Dr. Starr noted that the Purdue faculty had pushed back on the notion that black scholars are “rare birds” and he went on to identify a few of the many outstanding African-American scholars:

After Mr. Daniels’s remarks, Purdue faculty members said in a statement that “the idea that there is a scarcity of leading African-American scholars is simply not true.” Indeed, one might look to scholarly societies for leading figures: Alondra Nelson, president of the Social Science Research Council; Elizabeth Alexander, president of the Mellon Foundation; Cecilia Conrad, a managing director at the MacArthur Foundation; and Claude Steele, chair of the board of the Russell Sage Foundation. Or leaders at American colleges and universities like Jonathan Holloway, provost of Northwestern; Raynard Kington, president of Grinnell College; and Michael Drake, president of Ohio State University.

Starr’s column is eloquent, and worth reading in its entirety, but I remain bemused by the nature of the outcry that followed Daniels’ remarks.

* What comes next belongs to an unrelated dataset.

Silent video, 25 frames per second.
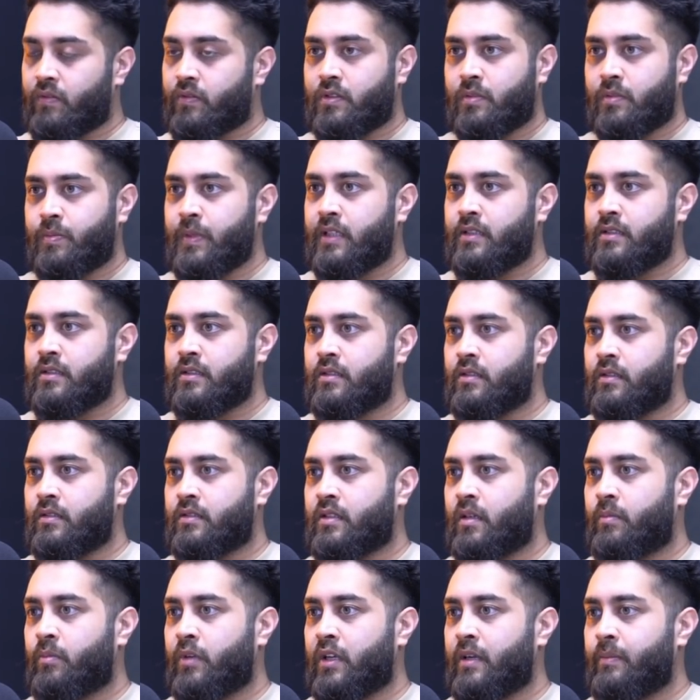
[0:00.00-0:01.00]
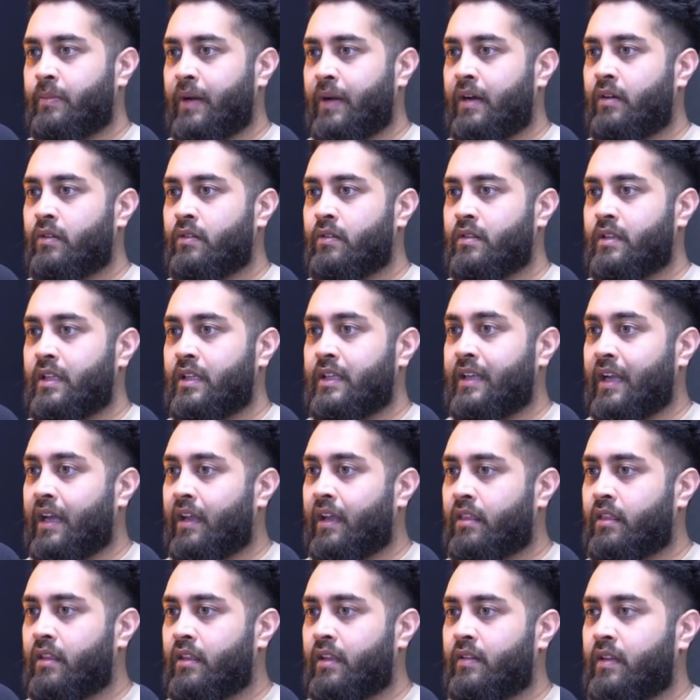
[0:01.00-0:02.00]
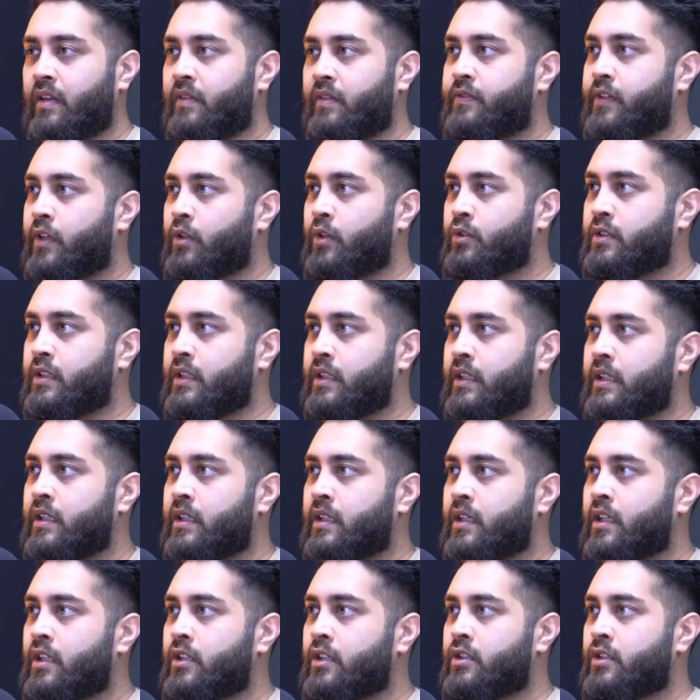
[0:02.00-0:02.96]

speaking to someone about their death and their frailty,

Most of the criticism I saw focused not on the inaccurate and damaging notion that black academic success is rare, but on Daniels’ use of the term “creature.”

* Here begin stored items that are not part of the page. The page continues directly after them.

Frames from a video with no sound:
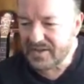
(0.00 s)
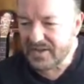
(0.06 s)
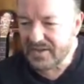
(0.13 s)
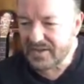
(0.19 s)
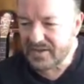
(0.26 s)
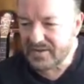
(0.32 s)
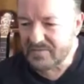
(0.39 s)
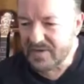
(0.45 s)

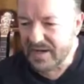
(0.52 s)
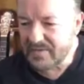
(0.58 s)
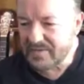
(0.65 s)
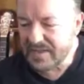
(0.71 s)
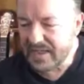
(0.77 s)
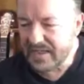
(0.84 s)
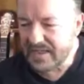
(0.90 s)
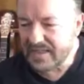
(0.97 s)

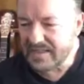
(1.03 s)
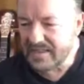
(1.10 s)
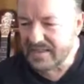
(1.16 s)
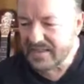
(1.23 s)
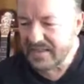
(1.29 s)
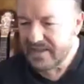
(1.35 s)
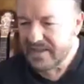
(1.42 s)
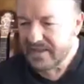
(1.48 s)
surroundings,
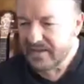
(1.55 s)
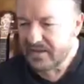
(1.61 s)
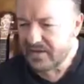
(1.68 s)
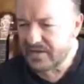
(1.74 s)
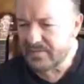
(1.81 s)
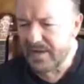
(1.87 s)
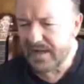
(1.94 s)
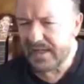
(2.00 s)
you
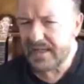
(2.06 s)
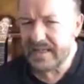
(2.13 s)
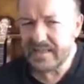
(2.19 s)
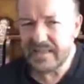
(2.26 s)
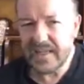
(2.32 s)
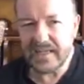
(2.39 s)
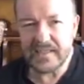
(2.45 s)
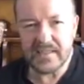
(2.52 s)
smell
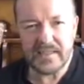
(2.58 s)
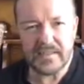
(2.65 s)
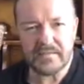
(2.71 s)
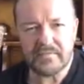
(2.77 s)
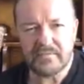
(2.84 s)
incense.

I do understand black sensitivity to language that seems to equate African-Americans with animals, given America’s unfortunate racist history. But we are all creatures, and this reference seemed– to me at least– far less reprehensible than Daniels’ obvious assumption that black intellectuals are few and far between.

I’ve taught at the university level for twenty years, and during that time, the number of African-American scholars on our campus has grown significantly. My black colleagues have contributed enormously– to the educations of our students, to the scholarly literature, and–perhaps more importantly–to the creation of an inclusive, multicultural campus culture. I have to assume the same is true at Purdue.

Do we have a way to go? Sure. But ignoring the substantial presence of black scholars in academia isn’t just inaccurate. It’s evidence of implicit bias–and it deserves to be called out.